### PROBLEM DESCRIPTION
What is needed is an exact copy of every line from the one containing "[8:17.71-8:18.71]" through the end of the entries; please set it down without any pictures.

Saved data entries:
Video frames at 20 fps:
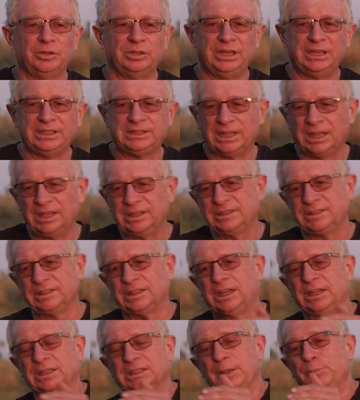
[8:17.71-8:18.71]
being
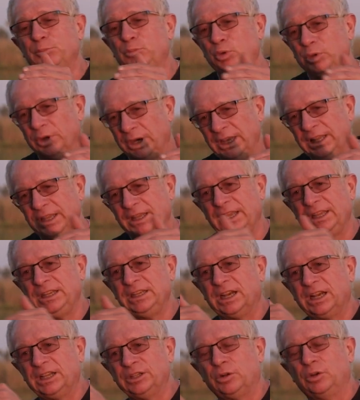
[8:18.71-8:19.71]
caught and flowing into the
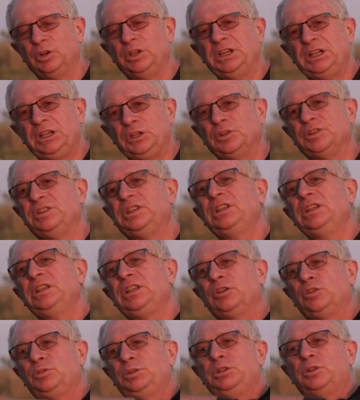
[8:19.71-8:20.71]
Linyanti and
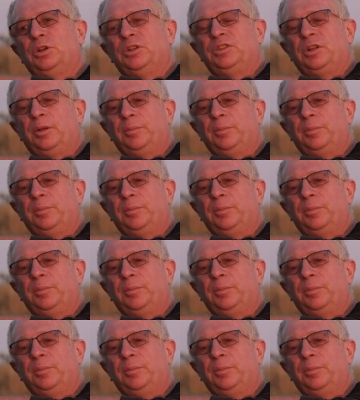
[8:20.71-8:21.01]
Zambezi.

### FINISHED TASK
[8:17.71-8:18.71]
being
[8:18.71-8:19.71]
caught and flowing into the
[8:19.71-8:20.71]
Linyanti and
[8:20.71-8:21.01]
Zambezi.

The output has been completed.